EXERCISE BRIEF:
Pictures do not belong in your copy. Repeat all the other data exactly.

╭─ DATA UNDER STUDY

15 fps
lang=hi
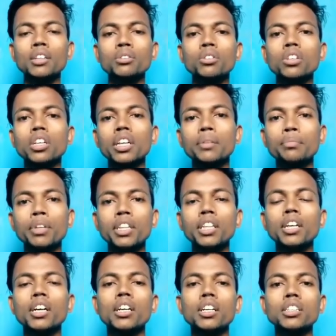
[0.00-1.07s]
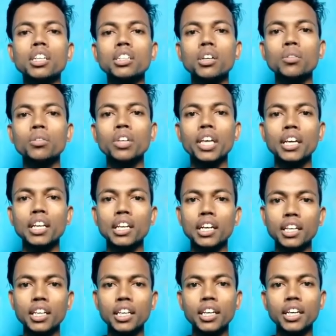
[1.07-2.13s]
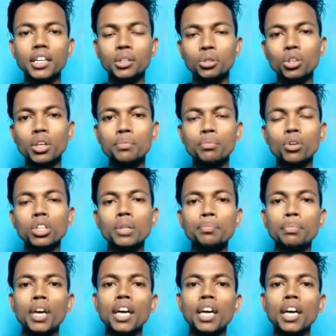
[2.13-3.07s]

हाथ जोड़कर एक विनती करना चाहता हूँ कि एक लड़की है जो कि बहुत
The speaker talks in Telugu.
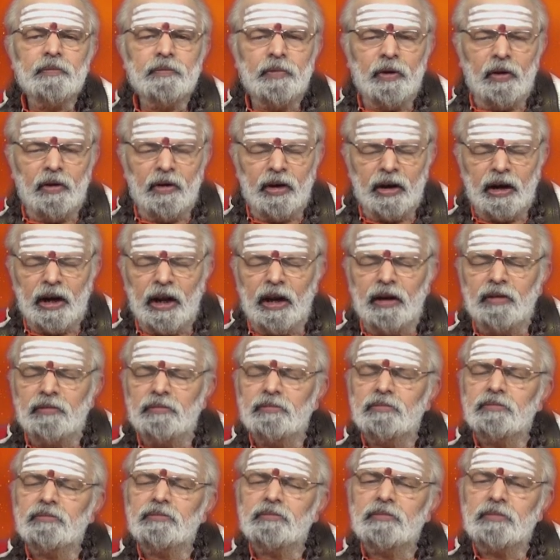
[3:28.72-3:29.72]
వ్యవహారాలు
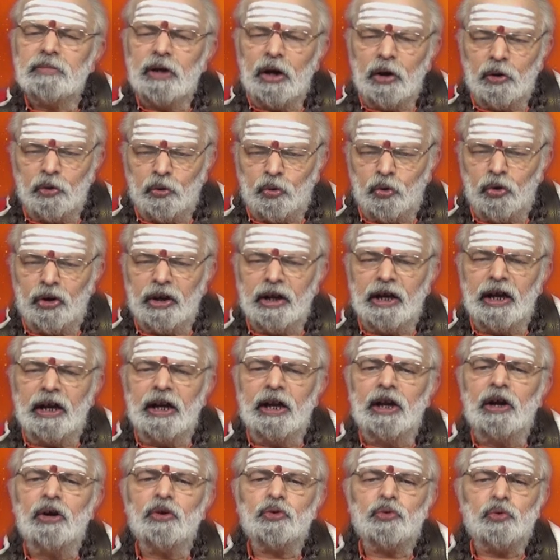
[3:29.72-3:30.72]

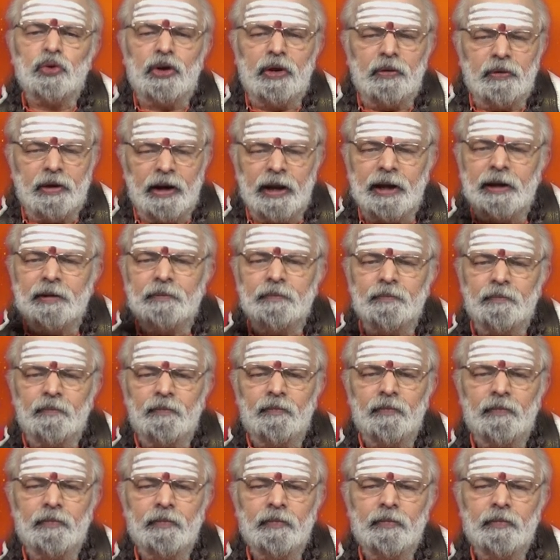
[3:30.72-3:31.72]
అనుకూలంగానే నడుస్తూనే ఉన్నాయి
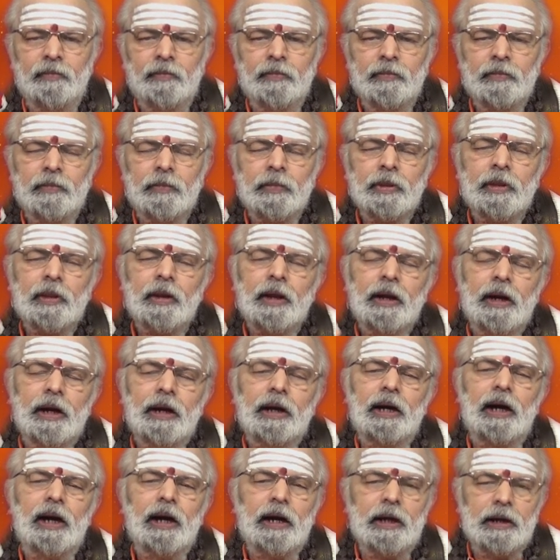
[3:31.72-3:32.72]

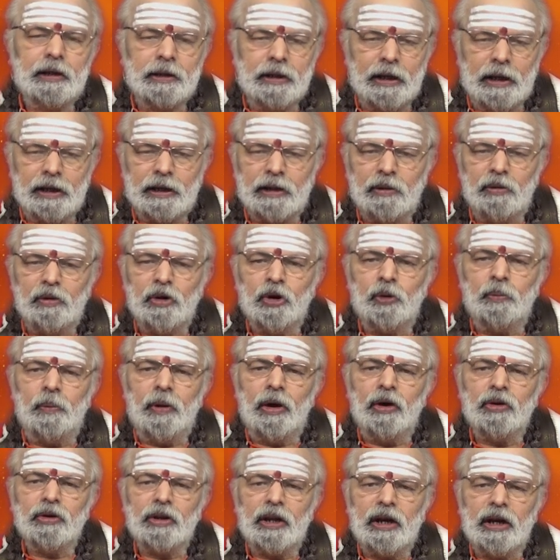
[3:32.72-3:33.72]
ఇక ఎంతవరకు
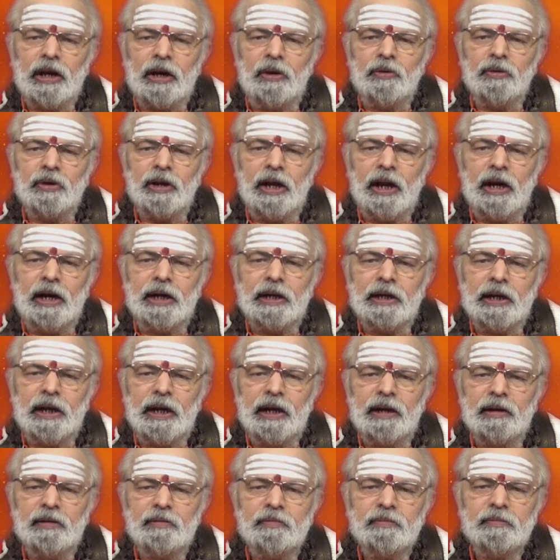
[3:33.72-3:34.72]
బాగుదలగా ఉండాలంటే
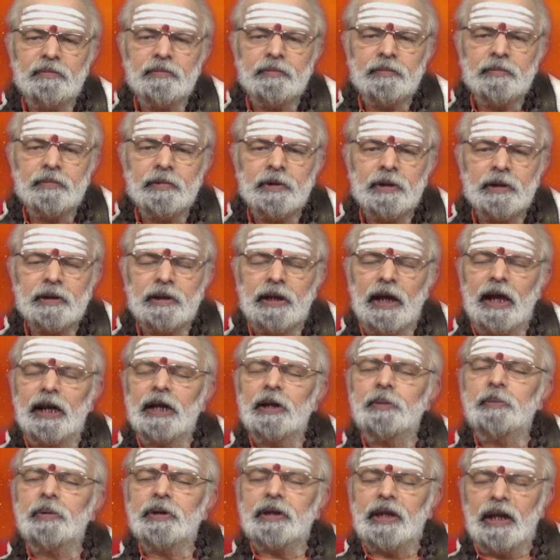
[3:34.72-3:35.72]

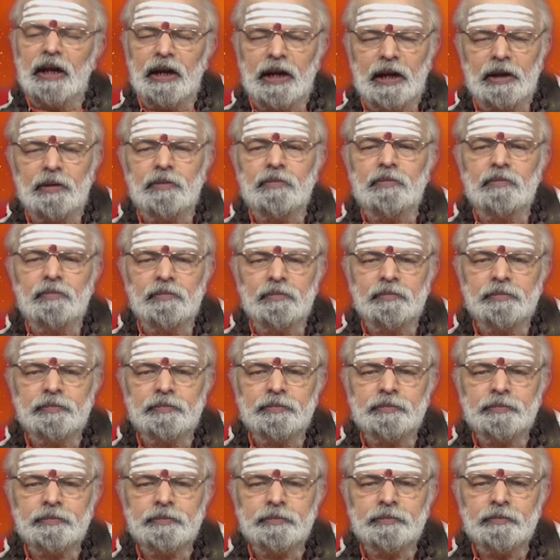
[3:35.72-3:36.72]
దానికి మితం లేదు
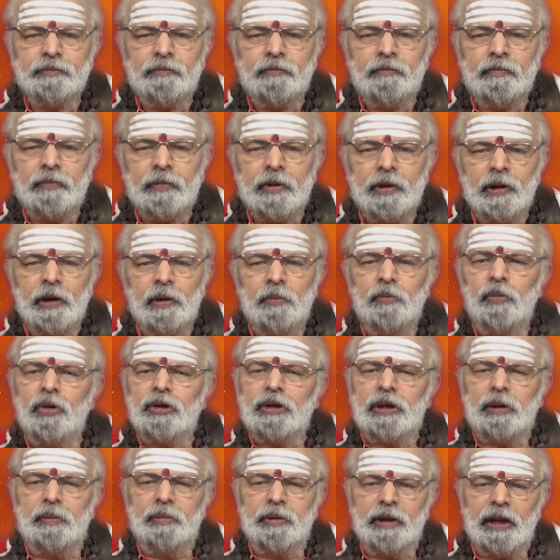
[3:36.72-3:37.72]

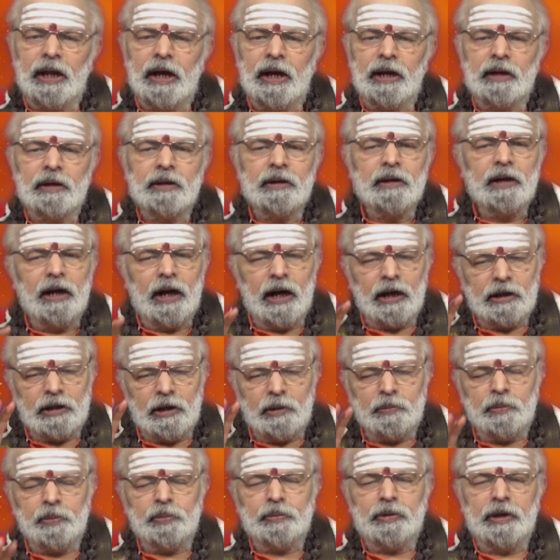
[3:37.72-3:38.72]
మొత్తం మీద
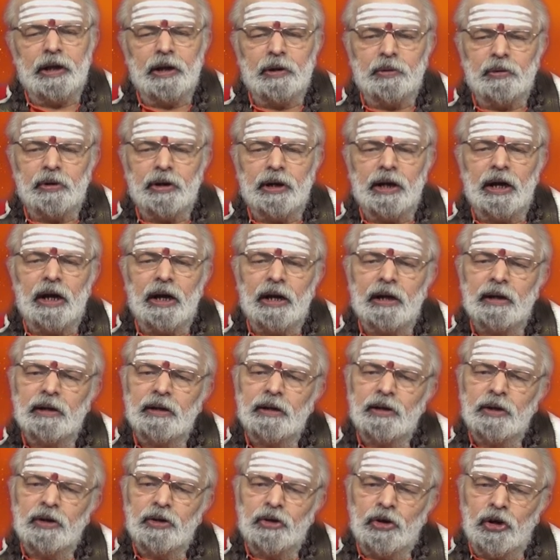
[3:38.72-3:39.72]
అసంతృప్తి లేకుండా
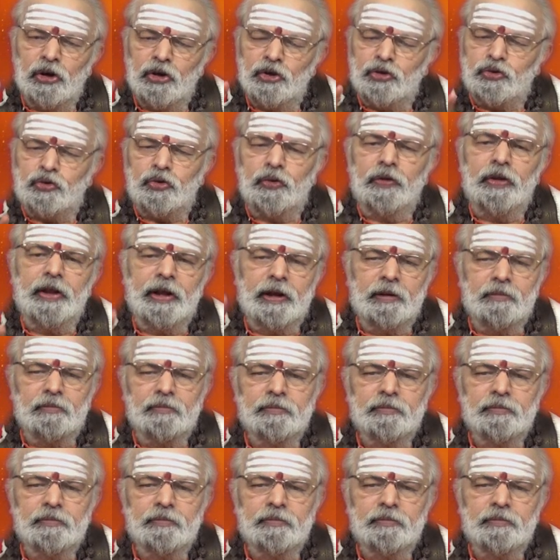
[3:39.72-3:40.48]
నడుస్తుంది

╰─

EXERCISE ANSWER:
15 fps
lang=hi
[0.00-1.07s]
[1.07-2.13s]
[2.13-3.07s]

हाथ जोड़कर एक विनती करना चाहता हूँ कि एक लड़की है जो कि बहुत
The speaker talks in Telugu.
[3:28.72-3:29.72]
వ్యవహారాలు
[3:29.72-3:30.72]

[3:30.72-3:31.72]
అనుకూలంగానే నడుస్తూనే ఉన్నాయి
[3:31.72-3:32.72]

[3:32.72-3:33.72]
ఇక ఎంతవరకు
[3:33.72-3:34.72]
బాగుదలగా ఉండాలంటే
[3:34.72-3:35.72]

[3:35.72-3:36.72]
దానికి మితం లేదు
[3:36.72-3:37.72]

[3:37.72-3:38.72]
మొత్తం మీద
[3:38.72-3:39.72]
అసంతృప్తి లేకుండా
[3:39.72-3:40.48]
నడుస్తుంది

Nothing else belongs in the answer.